▸ **Activity**: Please repeat the entries exactly as they appear and omit any images.

▸ **Supplied entries**:
▬▬▬
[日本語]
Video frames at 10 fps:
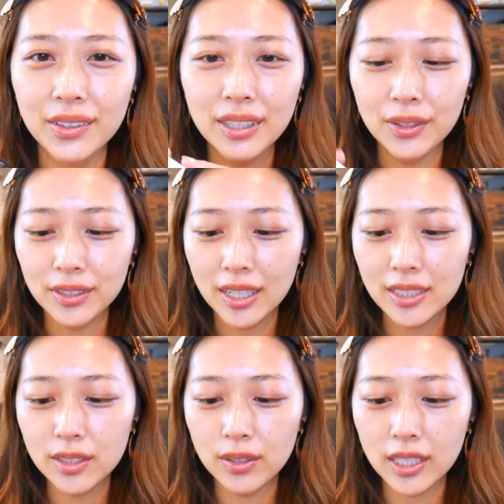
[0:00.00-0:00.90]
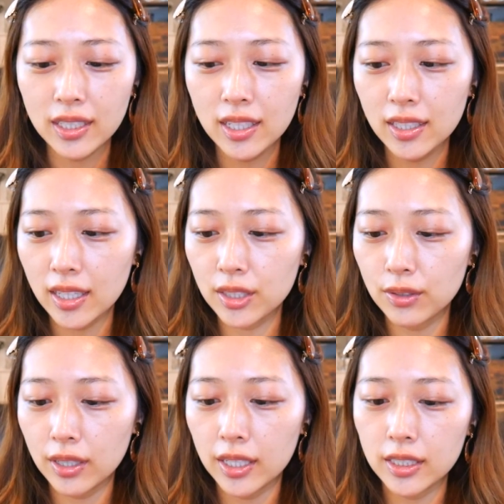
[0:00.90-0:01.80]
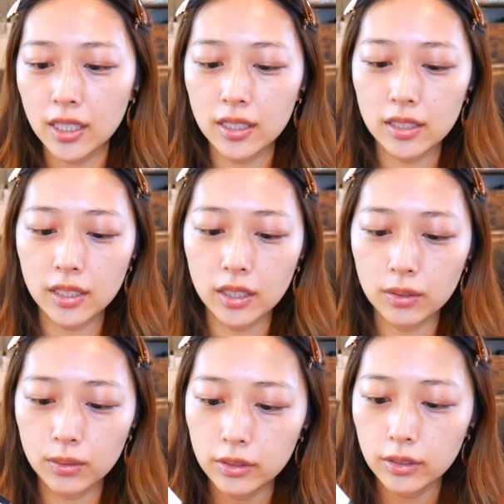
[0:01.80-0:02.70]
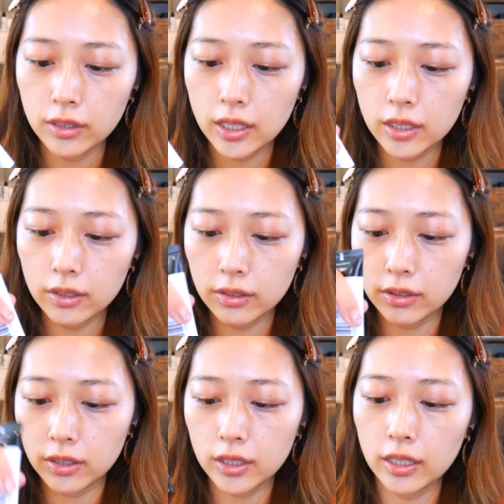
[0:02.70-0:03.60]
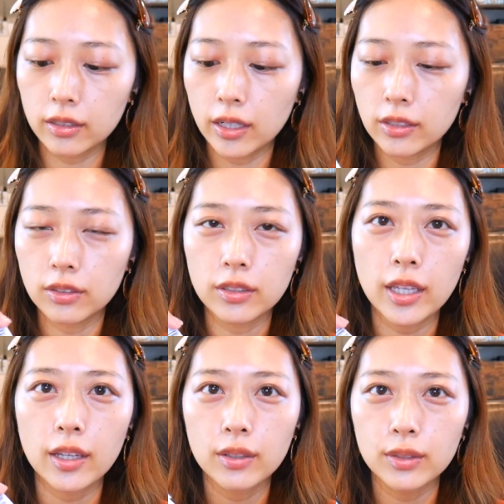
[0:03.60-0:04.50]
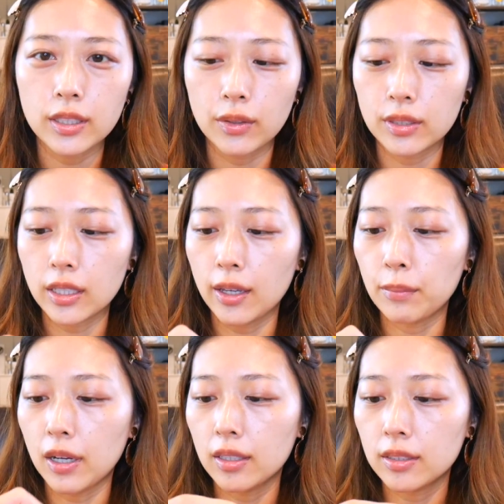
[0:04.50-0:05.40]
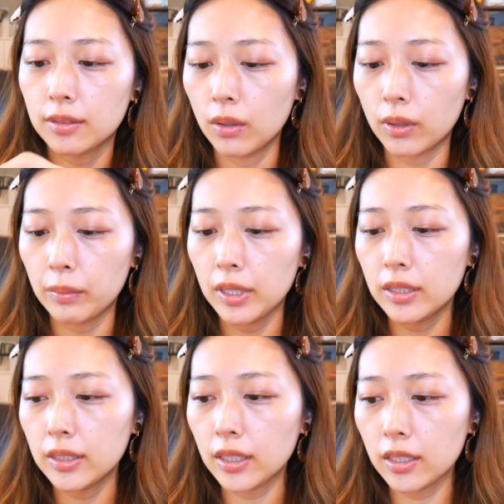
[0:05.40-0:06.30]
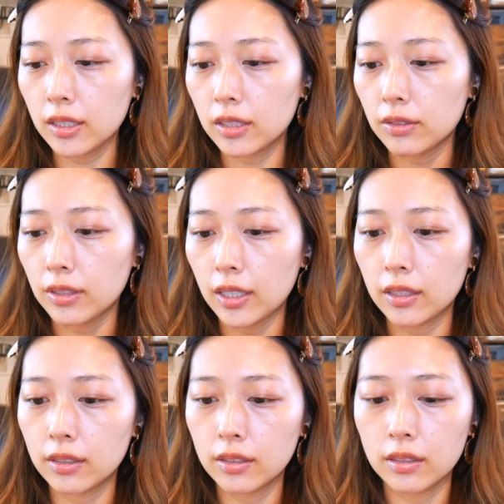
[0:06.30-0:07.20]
これ6月のお気に入りで紹介したんですけど崩れにくくしてくれるのでこちらを使いますこれめっちゃいいんですよね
▬▬▬
▸ **Exercise result**:
[日本語]
Video frames at 10 fps:
[0:00.00-0:00.90]
[0:00.90-0:01.80]
[0:01.80-0:02.70]
[0:02.70-0:03.60]
[0:03.60-0:04.50]
[0:04.50-0:05.40]
[0:05.40-0:06.30]
[0:06.30-0:07.20]
これ6月のお気に入りで紹介したんですけど崩れにくくしてくれるのでこちらを使いますこれめっちゃいいんですよね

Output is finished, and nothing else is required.